▶ _Requirement_: Write out the data word for word and drop any picture you find.

▶ _Working data_:

---

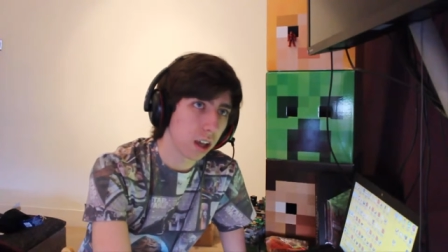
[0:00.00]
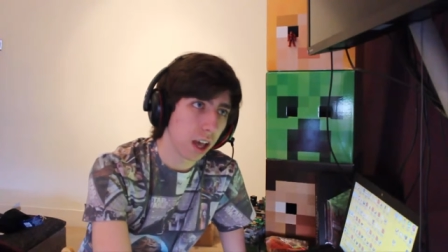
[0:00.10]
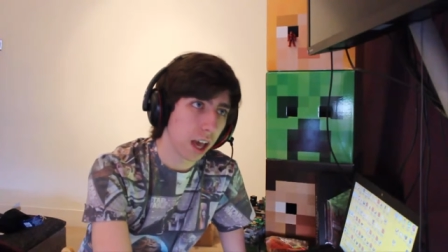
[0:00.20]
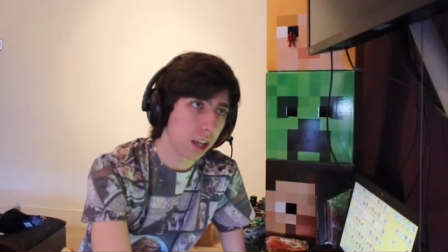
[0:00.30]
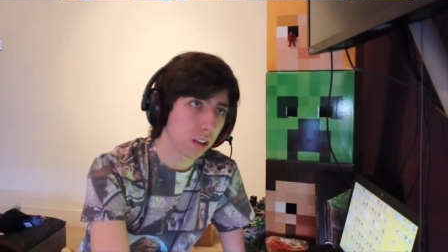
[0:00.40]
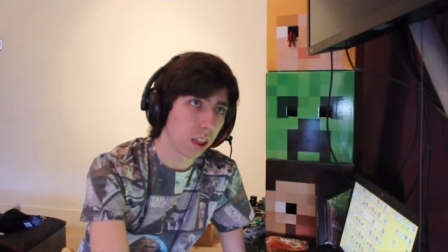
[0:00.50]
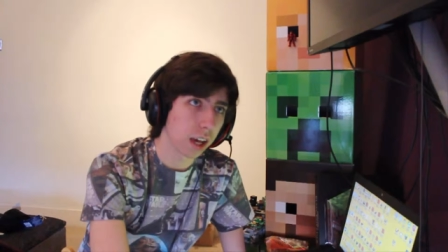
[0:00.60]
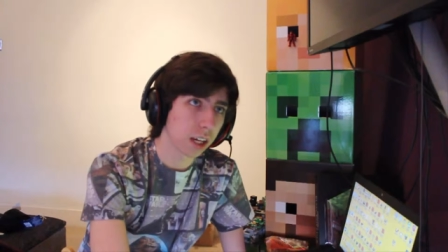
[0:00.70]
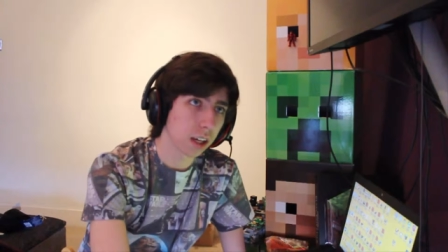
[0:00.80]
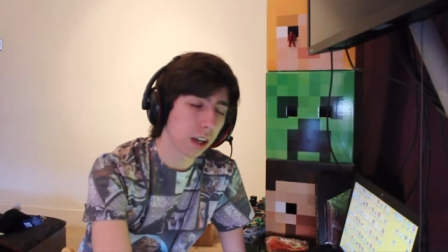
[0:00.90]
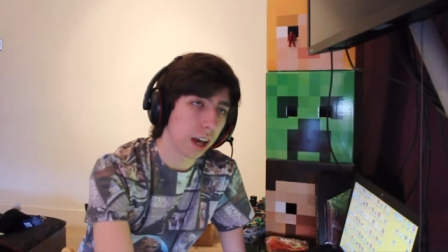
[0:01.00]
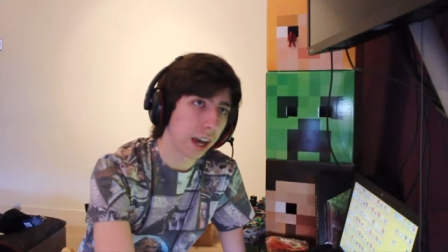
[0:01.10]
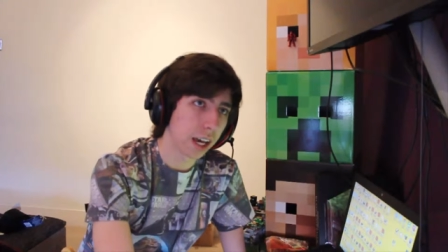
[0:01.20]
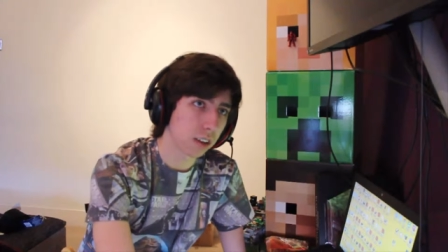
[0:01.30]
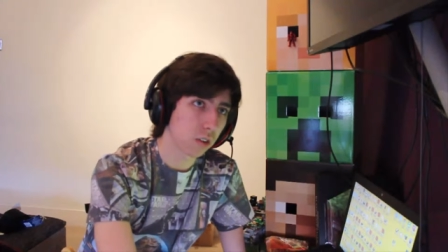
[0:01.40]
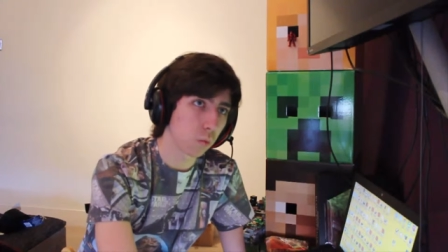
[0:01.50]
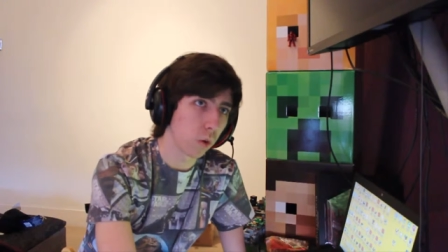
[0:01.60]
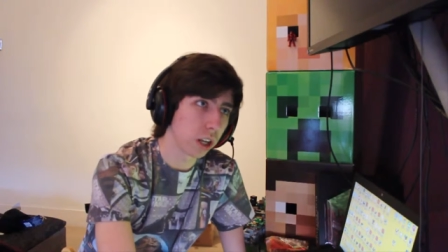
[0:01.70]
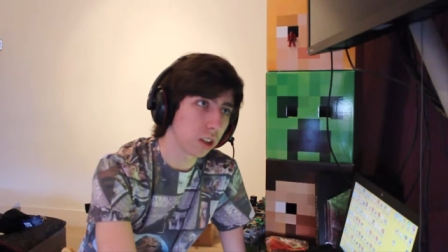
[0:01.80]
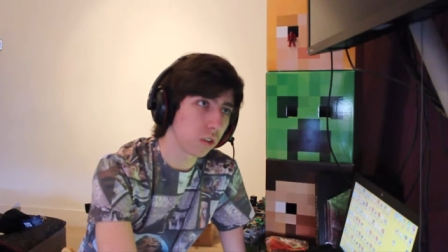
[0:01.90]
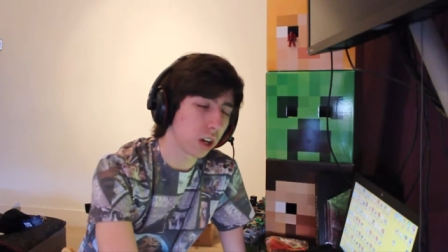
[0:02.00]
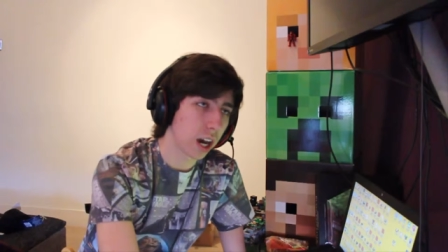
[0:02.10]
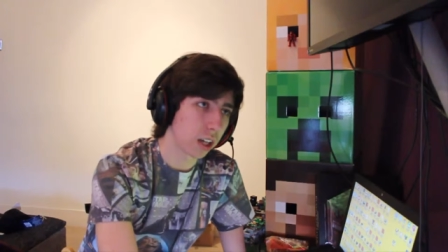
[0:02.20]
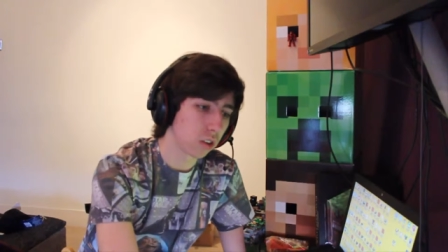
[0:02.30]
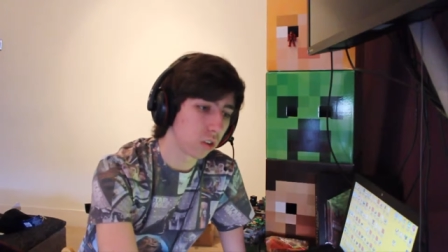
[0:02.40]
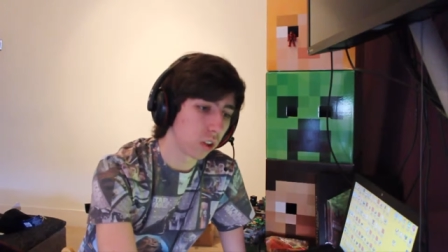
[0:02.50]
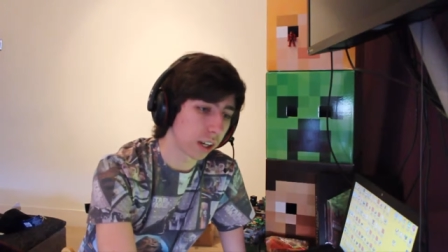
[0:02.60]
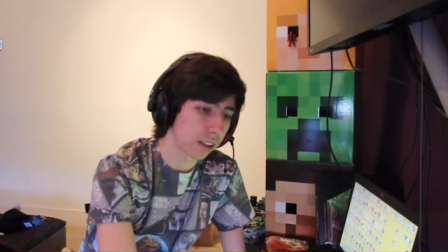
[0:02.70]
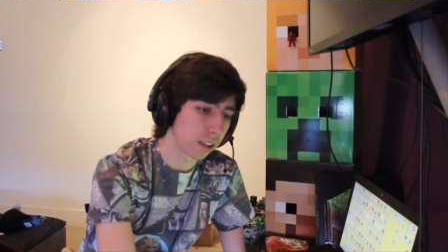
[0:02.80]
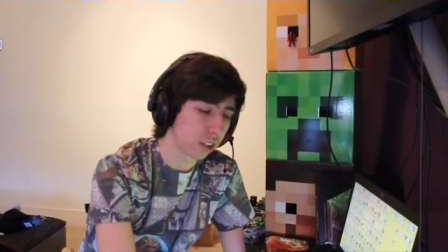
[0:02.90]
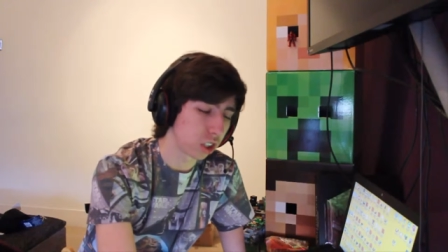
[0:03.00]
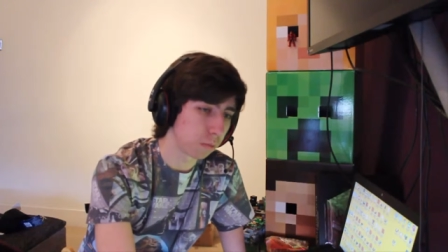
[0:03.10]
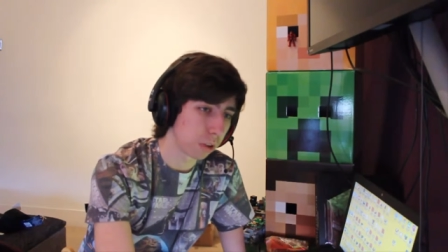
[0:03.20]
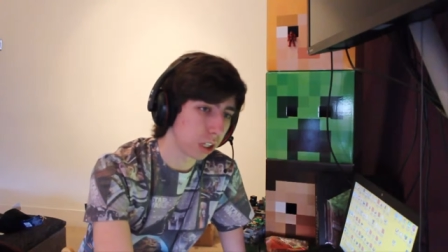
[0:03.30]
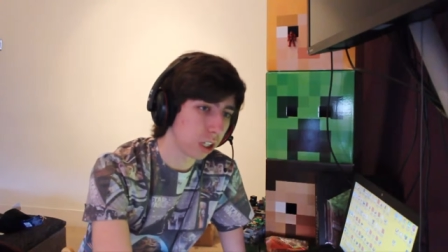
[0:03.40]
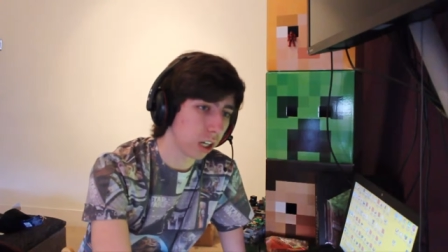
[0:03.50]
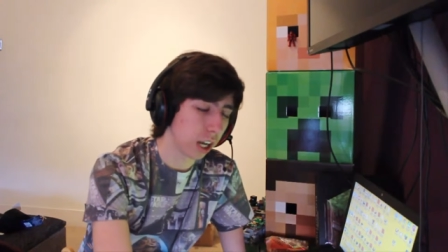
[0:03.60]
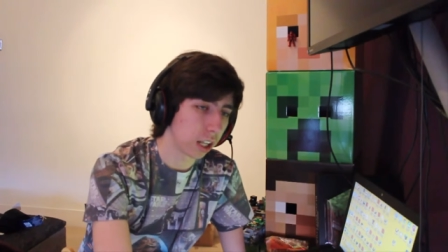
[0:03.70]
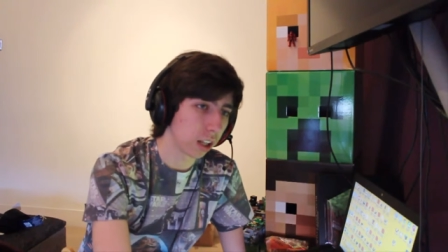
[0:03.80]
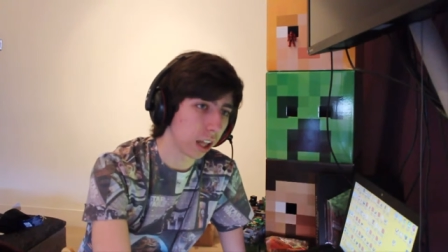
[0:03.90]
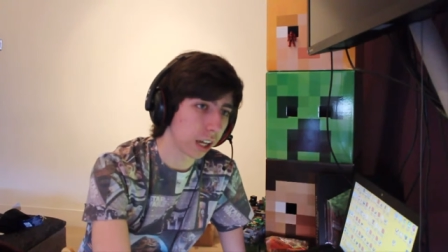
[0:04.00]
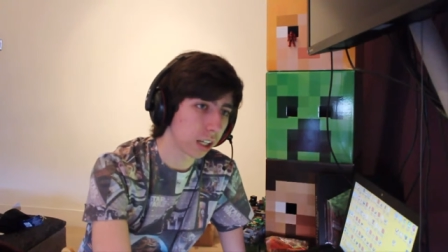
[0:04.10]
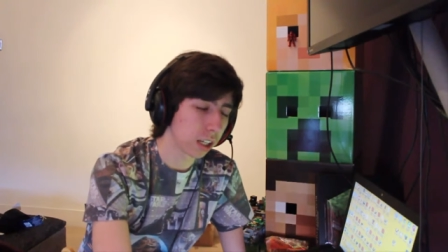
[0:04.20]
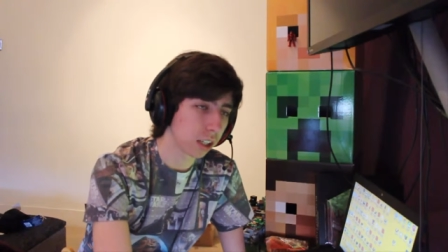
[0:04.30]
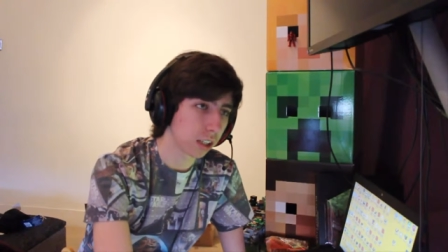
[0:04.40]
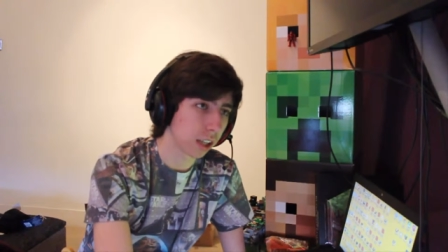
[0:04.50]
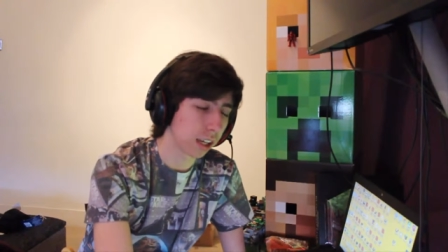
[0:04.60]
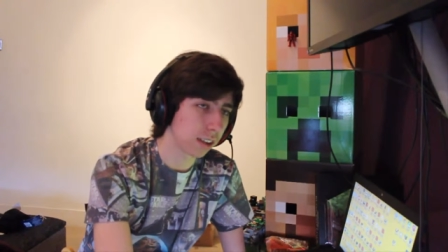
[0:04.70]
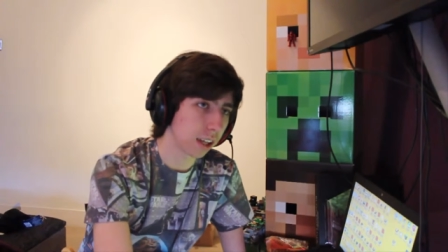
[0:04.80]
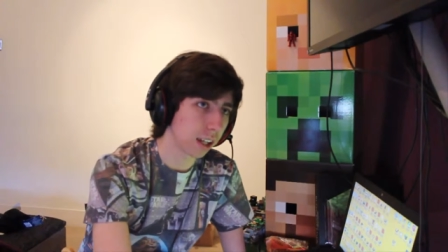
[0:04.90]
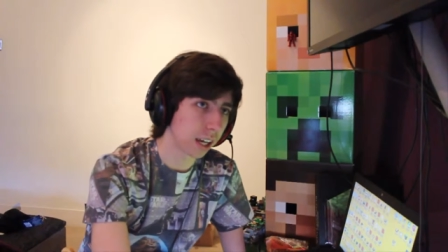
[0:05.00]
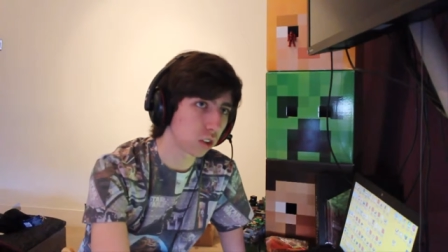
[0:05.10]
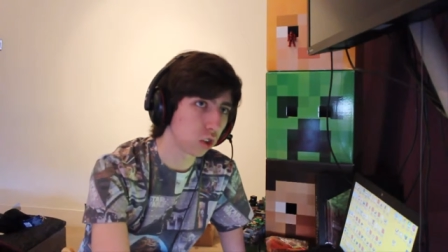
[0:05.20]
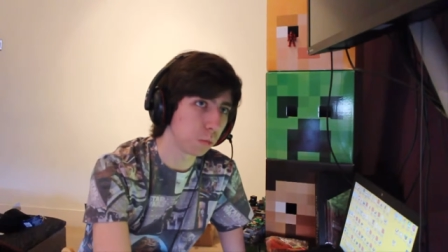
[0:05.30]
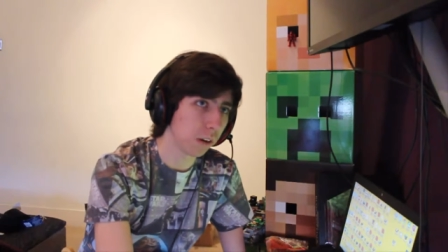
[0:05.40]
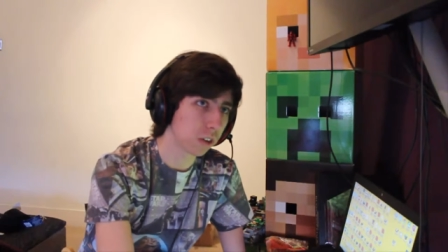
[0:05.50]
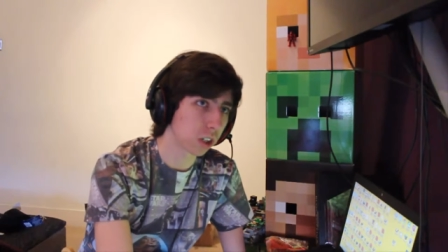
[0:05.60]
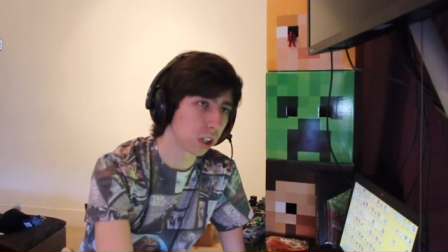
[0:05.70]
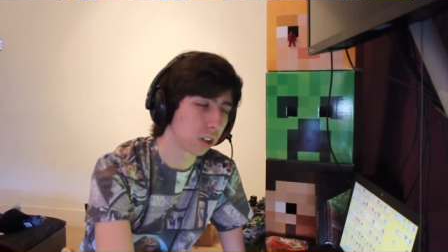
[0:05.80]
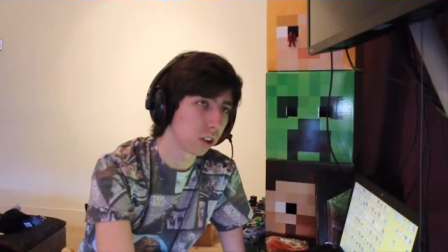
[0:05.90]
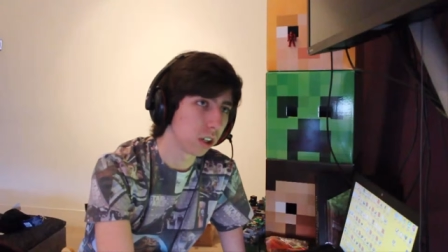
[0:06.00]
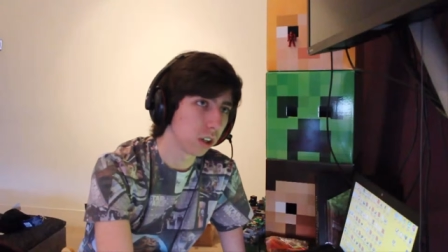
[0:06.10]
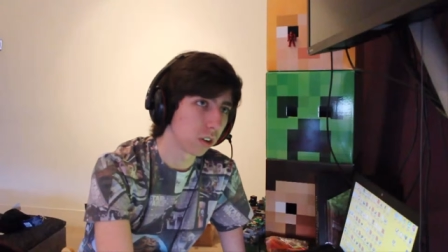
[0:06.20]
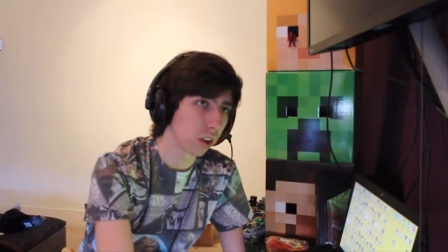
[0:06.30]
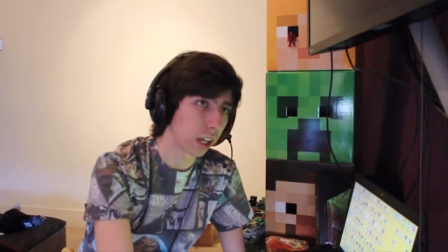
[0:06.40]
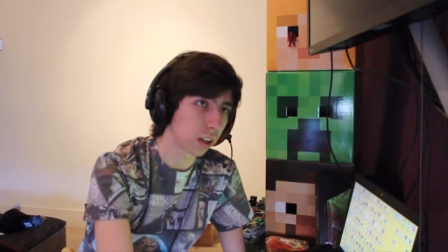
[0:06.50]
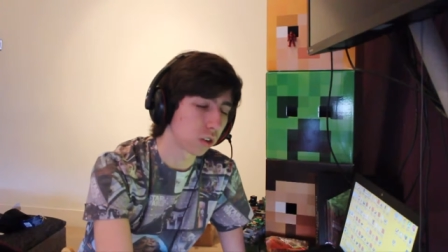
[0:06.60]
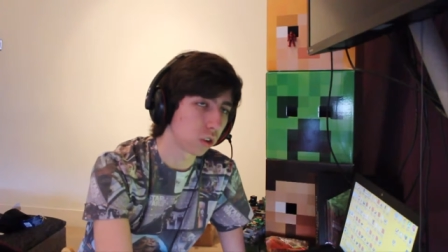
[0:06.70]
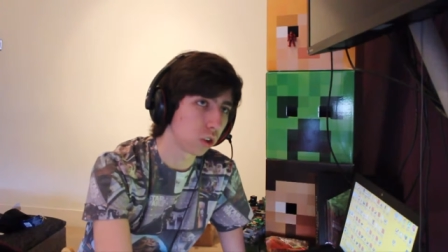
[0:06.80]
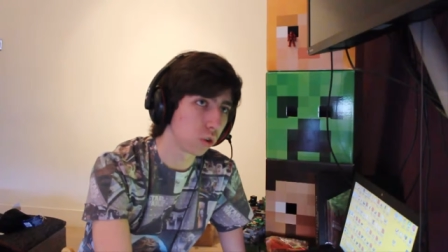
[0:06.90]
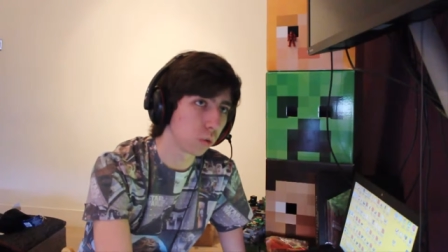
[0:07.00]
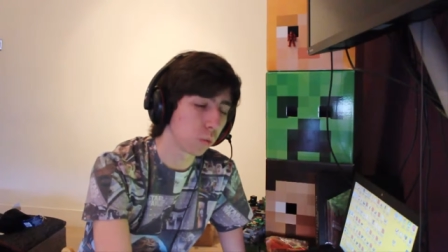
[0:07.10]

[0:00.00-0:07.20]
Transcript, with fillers: and like I asked when did you guys do like CCGP, and then like they said like two months ago, or like a two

---

▶ _Written answer_:
[0:00.00]
[0:00.10]
[0:00.20]
[0:00.30]
[0:00.40]
[0:00.50]
[0:00.60]
[0:00.70]
[0:00.80]
[0:00.90]
[0:01.00]
[0:01.10]
[0:01.20]
[0:01.30]
[0:01.40]
[0:01.50]
[0:01.60]
[0:01.70]
[0:01.80]
[0:01.90]
[0:02.00]
[0:02.10]
[0:02.20]
[0:02.30]
[0:02.40]
[0:02.50]
[0:02.60]
[0:02.70]
[0:02.80]
[0:02.90]
[0:03.00]
[0:03.10]
[0:03.20]
[0:03.30]
[0:03.40]
[0:03.50]
[0:03.60]
[0:03.70]
[0:03.80]
[0:03.90]
[0:04.00]
[0:04.10]
[0:04.20]
[0:04.30]
[0:04.40]
[0:04.50]
[0:04.60]
[0:04.70]
[0:04.80]
[0:04.90]
[0:05.00]
[0:05.10]
[0:05.20]
[0:05.30]
[0:05.40]
[0:05.50]
[0:05.60]
[0:05.70]
[0:05.80]
[0:05.90]
[0:06.00]
[0:06.10]
[0:06.20]
[0:06.30]
[0:06.40]
[0:06.50]
[0:06.60]
[0:06.70]
[0:06.80]
[0:06.90]
[0:07.00]
[0:07.10]

[0:00.00-0:07.20]
Transcript, with fillers: and like I asked when did you guys do like CCGP, and then like they said like two months ago, or like a two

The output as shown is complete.